#### [Exercise directions]
In the copy, include no pictures. Reproduce the rest of the entries exactly.

#### [Data for analysis]

=== Begin Enclosure ===

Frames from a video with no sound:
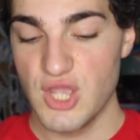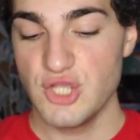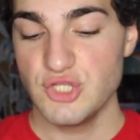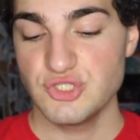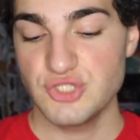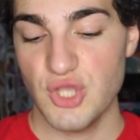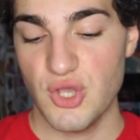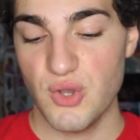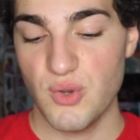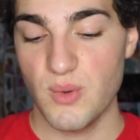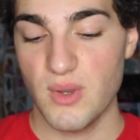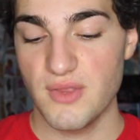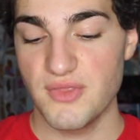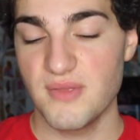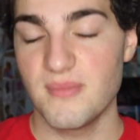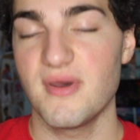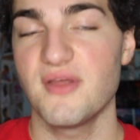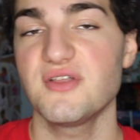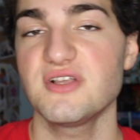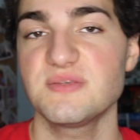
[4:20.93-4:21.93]
So
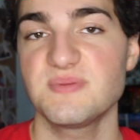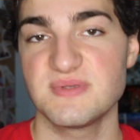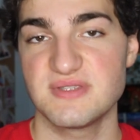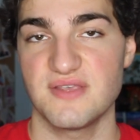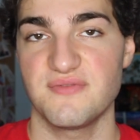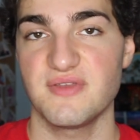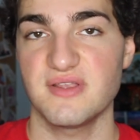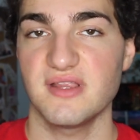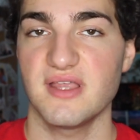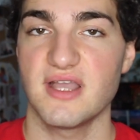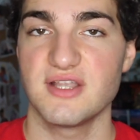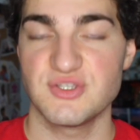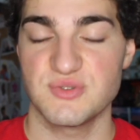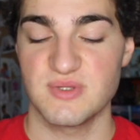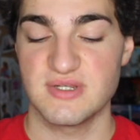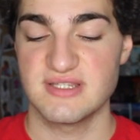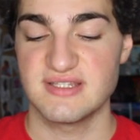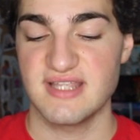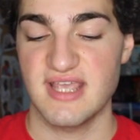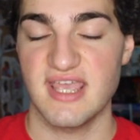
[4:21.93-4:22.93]
the mother specifically, I just
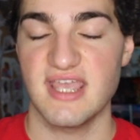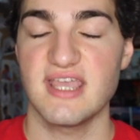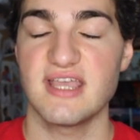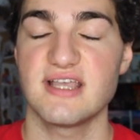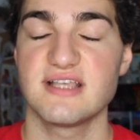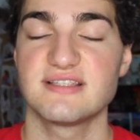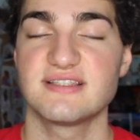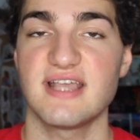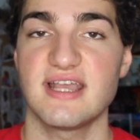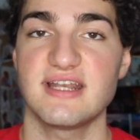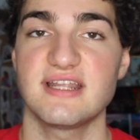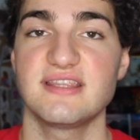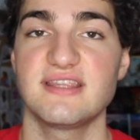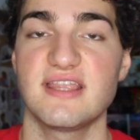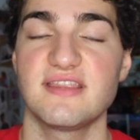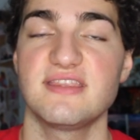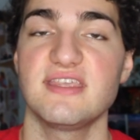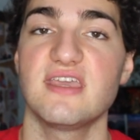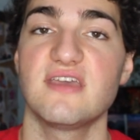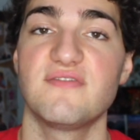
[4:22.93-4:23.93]
want to say, cited
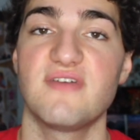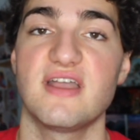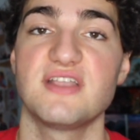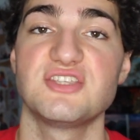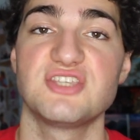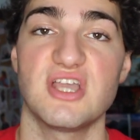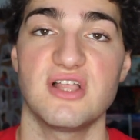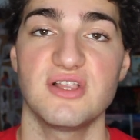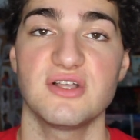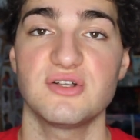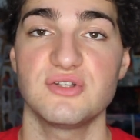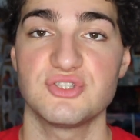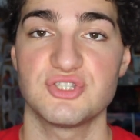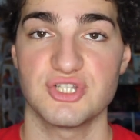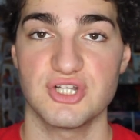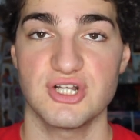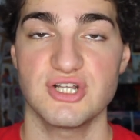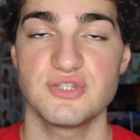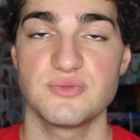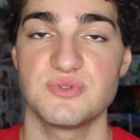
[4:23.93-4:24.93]
that the evangelical
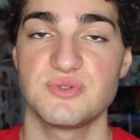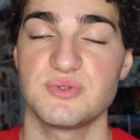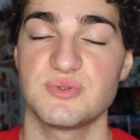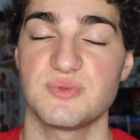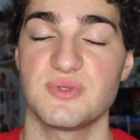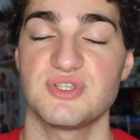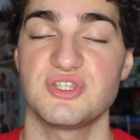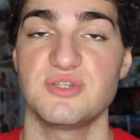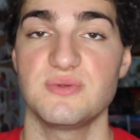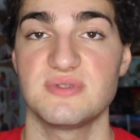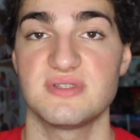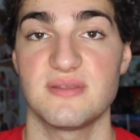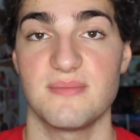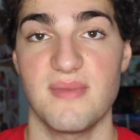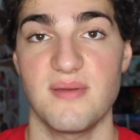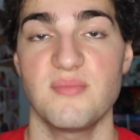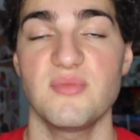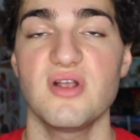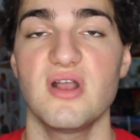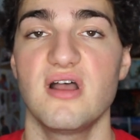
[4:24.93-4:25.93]
church, which was what she was a
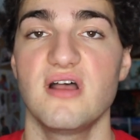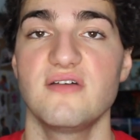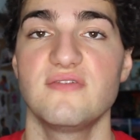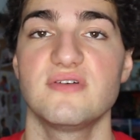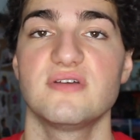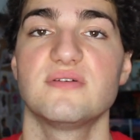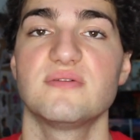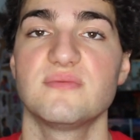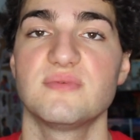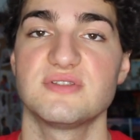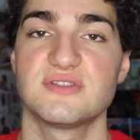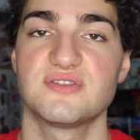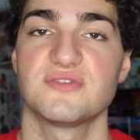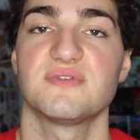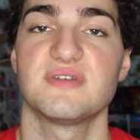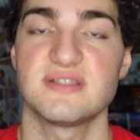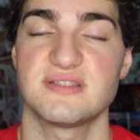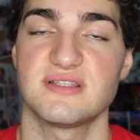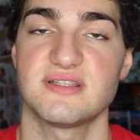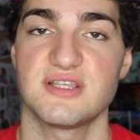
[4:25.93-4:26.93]
member of, was the
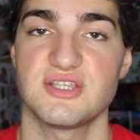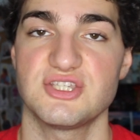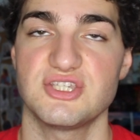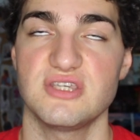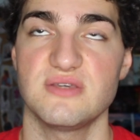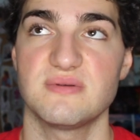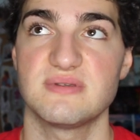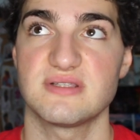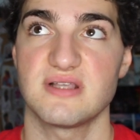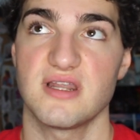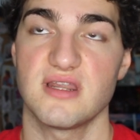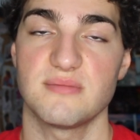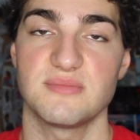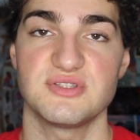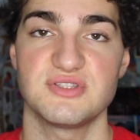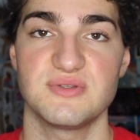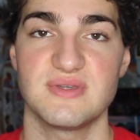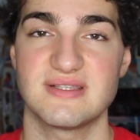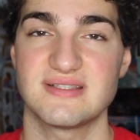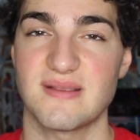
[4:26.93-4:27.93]
reason that she was unable
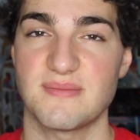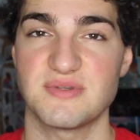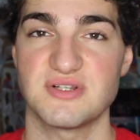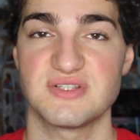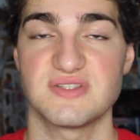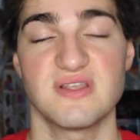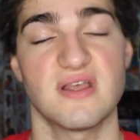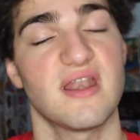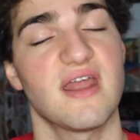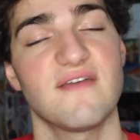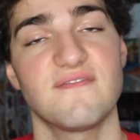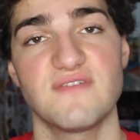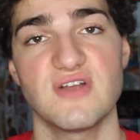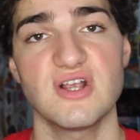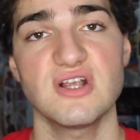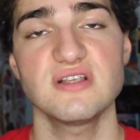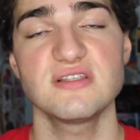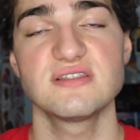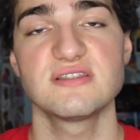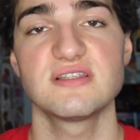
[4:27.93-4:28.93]
to accept her son at
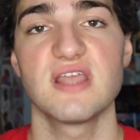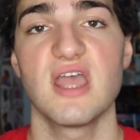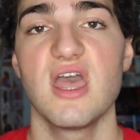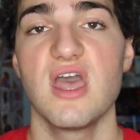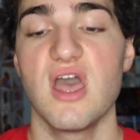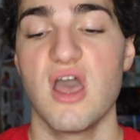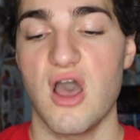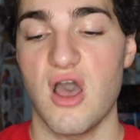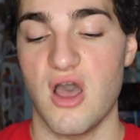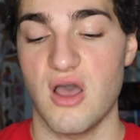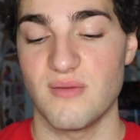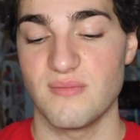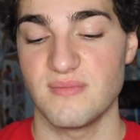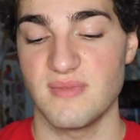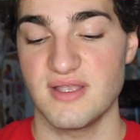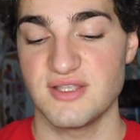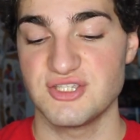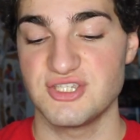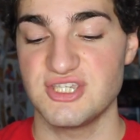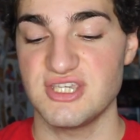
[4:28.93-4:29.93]
first.
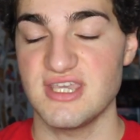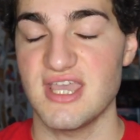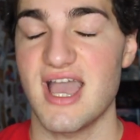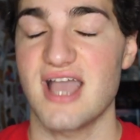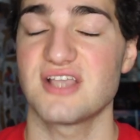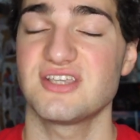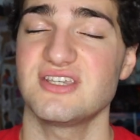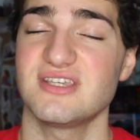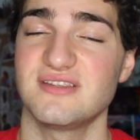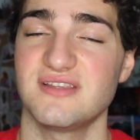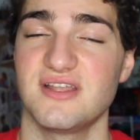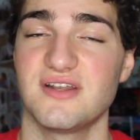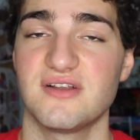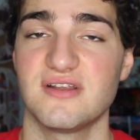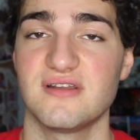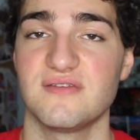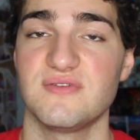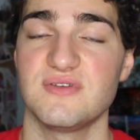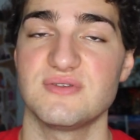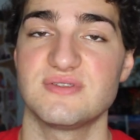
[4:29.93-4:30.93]
And she actually in later
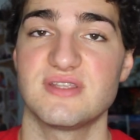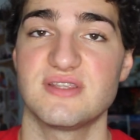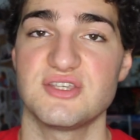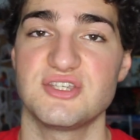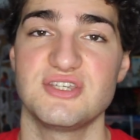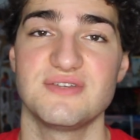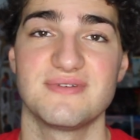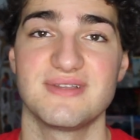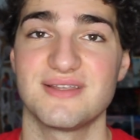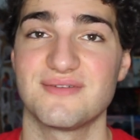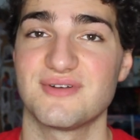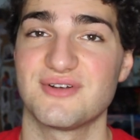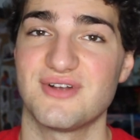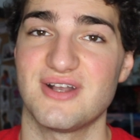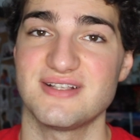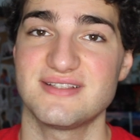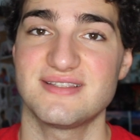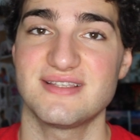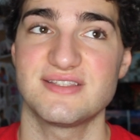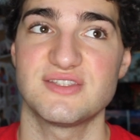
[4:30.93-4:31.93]
interviews said that she really
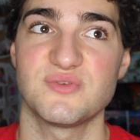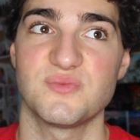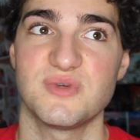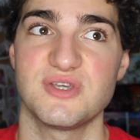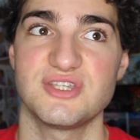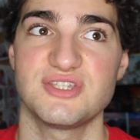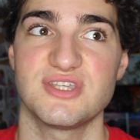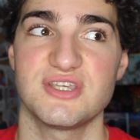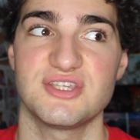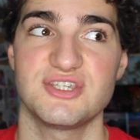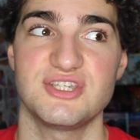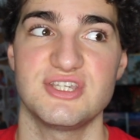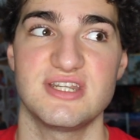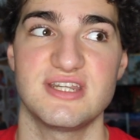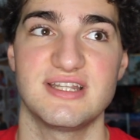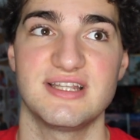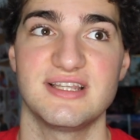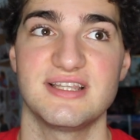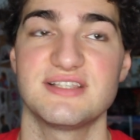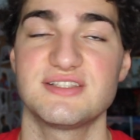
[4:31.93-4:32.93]
regrets this and wished that she
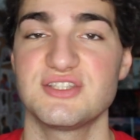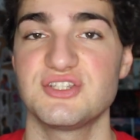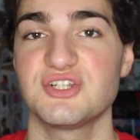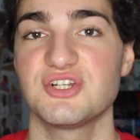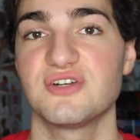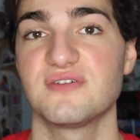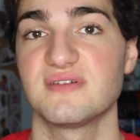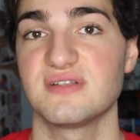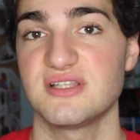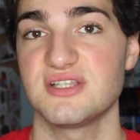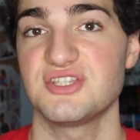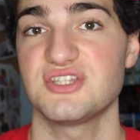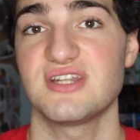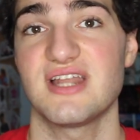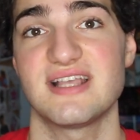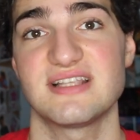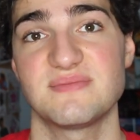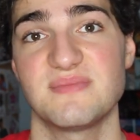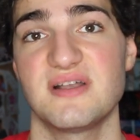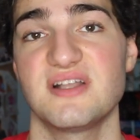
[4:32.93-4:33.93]
didn't listen to her religion
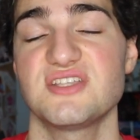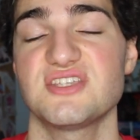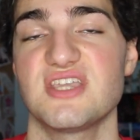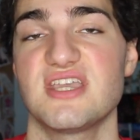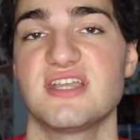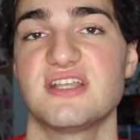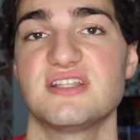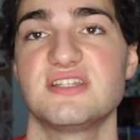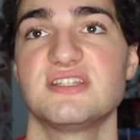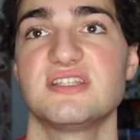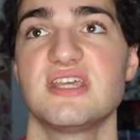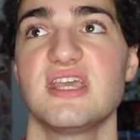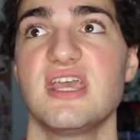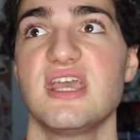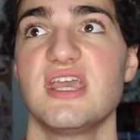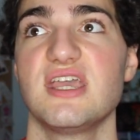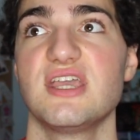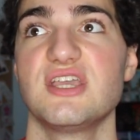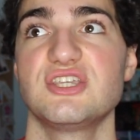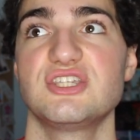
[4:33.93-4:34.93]
as much, and
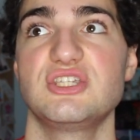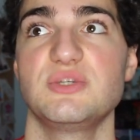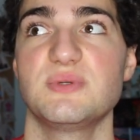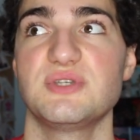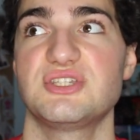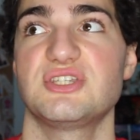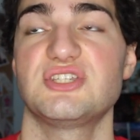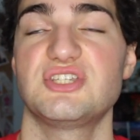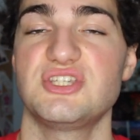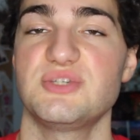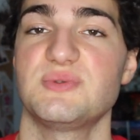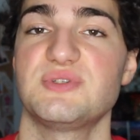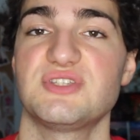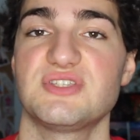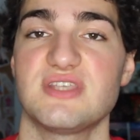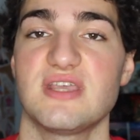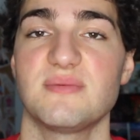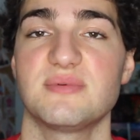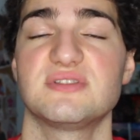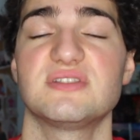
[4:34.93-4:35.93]
she wished that she was
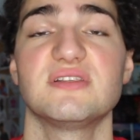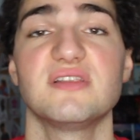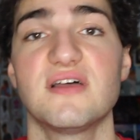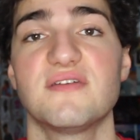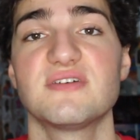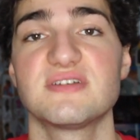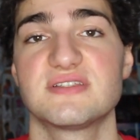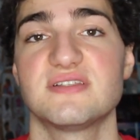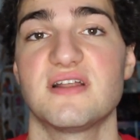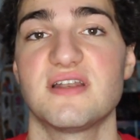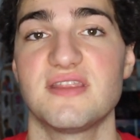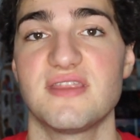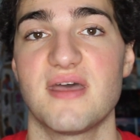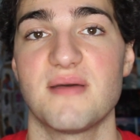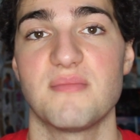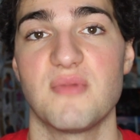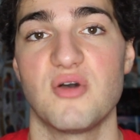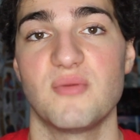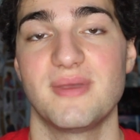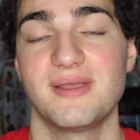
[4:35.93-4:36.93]
just able to love her son in
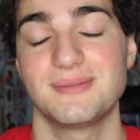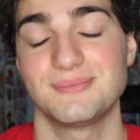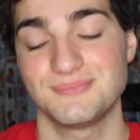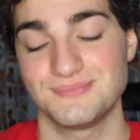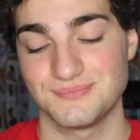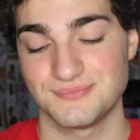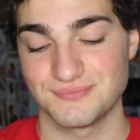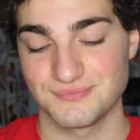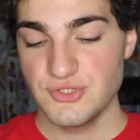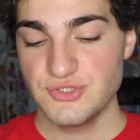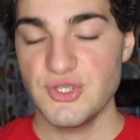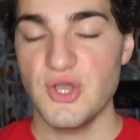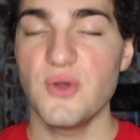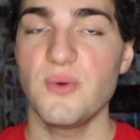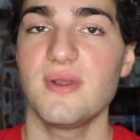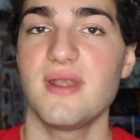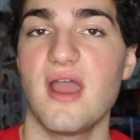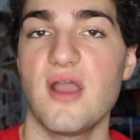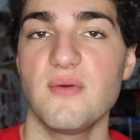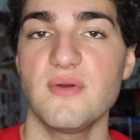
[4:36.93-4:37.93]
that moment.
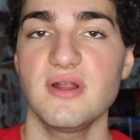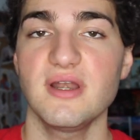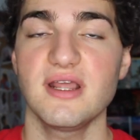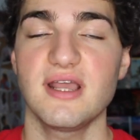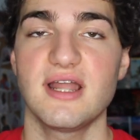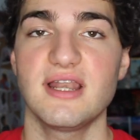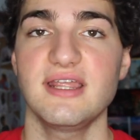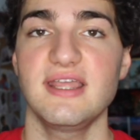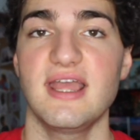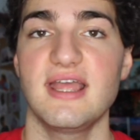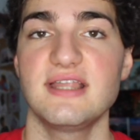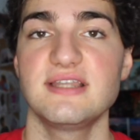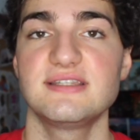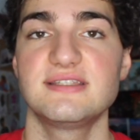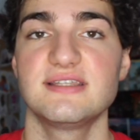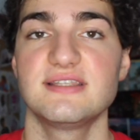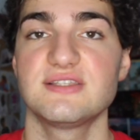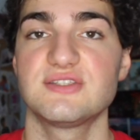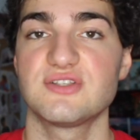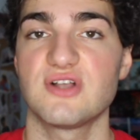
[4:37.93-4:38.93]
So now we're going to kind of get
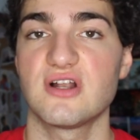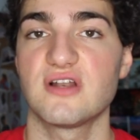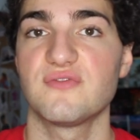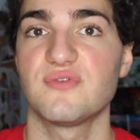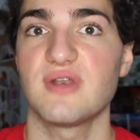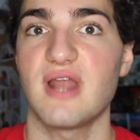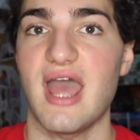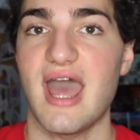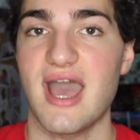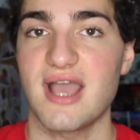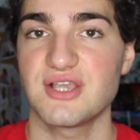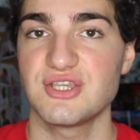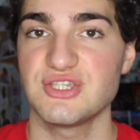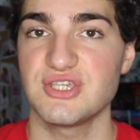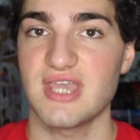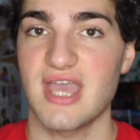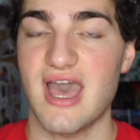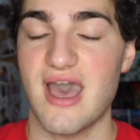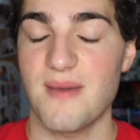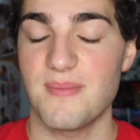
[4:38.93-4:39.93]
into the start of what
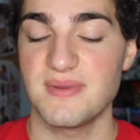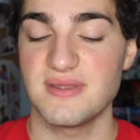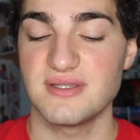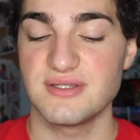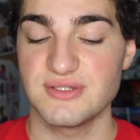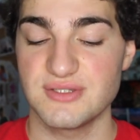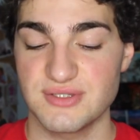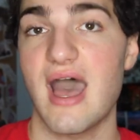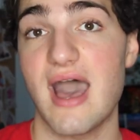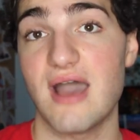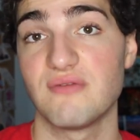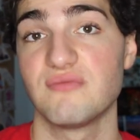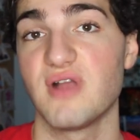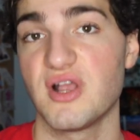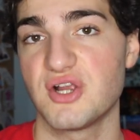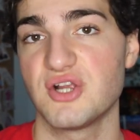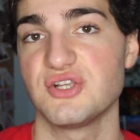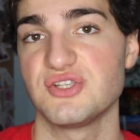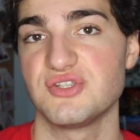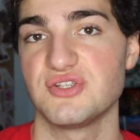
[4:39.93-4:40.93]
actually happened at
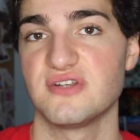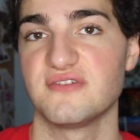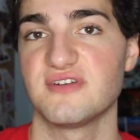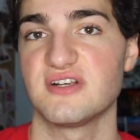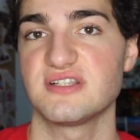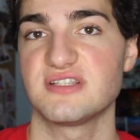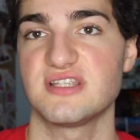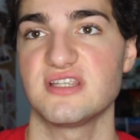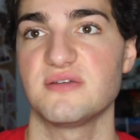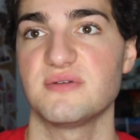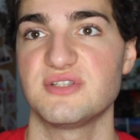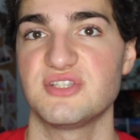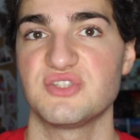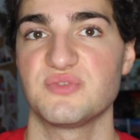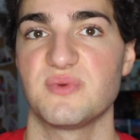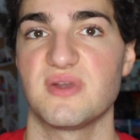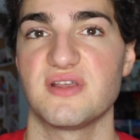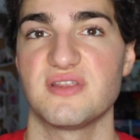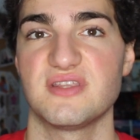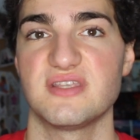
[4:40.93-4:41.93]
Rutgers University, which is
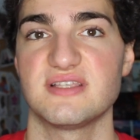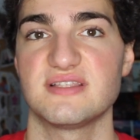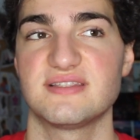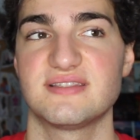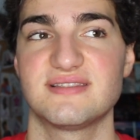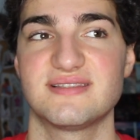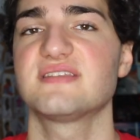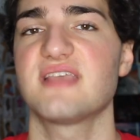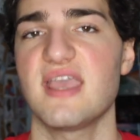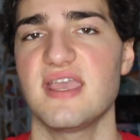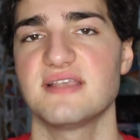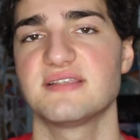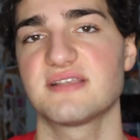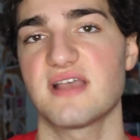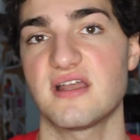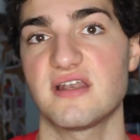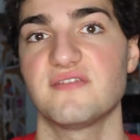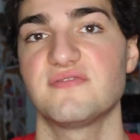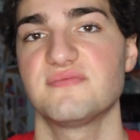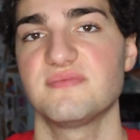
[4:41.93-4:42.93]
where this case
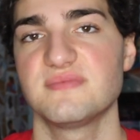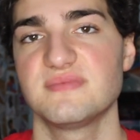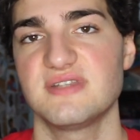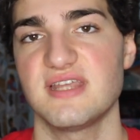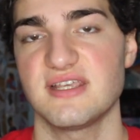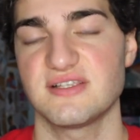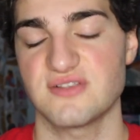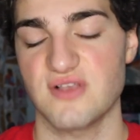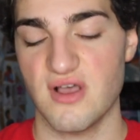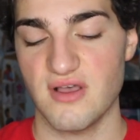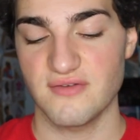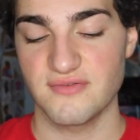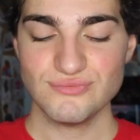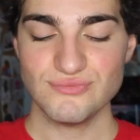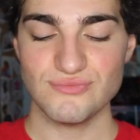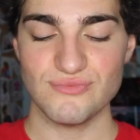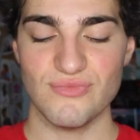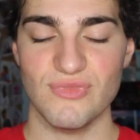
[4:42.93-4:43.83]
kind of takes off.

=== End Enclosure ===

#### [Answer section]
Frames from a video with no sound:
[4:20.93-4:21.93]
So
[4:21.93-4:22.93]
the mother specifically, I just
[4:22.93-4:23.93]
want to say, cited
[4:23.93-4:24.93]
that the evangelical
[4:24.93-4:25.93]
church, which was what she was a
[4:25.93-4:26.93]
member of, was the
[4:26.93-4:27.93]
reason that she was unable
[4:27.93-4:28.93]
to accept her son at
[4:28.93-4:29.93]
first.
[4:29.93-4:30.93]
And she actually in later
[4:30.93-4:31.93]
interviews said that she really
[4:31.93-4:32.93]
regrets this and wished that she
[4:32.93-4:33.93]
didn't listen to her religion
[4:33.93-4:34.93]
as much, and
[4:34.93-4:35.93]
she wished that she was
[4:35.93-4:36.93]
just able to love her son in
[4:36.93-4:37.93]
that moment.
[4:37.93-4:38.93]
So now we're going to kind of get
[4:38.93-4:39.93]
into the start of what
[4:39.93-4:40.93]
actually happened at
[4:40.93-4:41.93]
Rutgers University, which is
[4:41.93-4:42.93]
where this case
[4:42.93-4:43.83]
kind of takes off.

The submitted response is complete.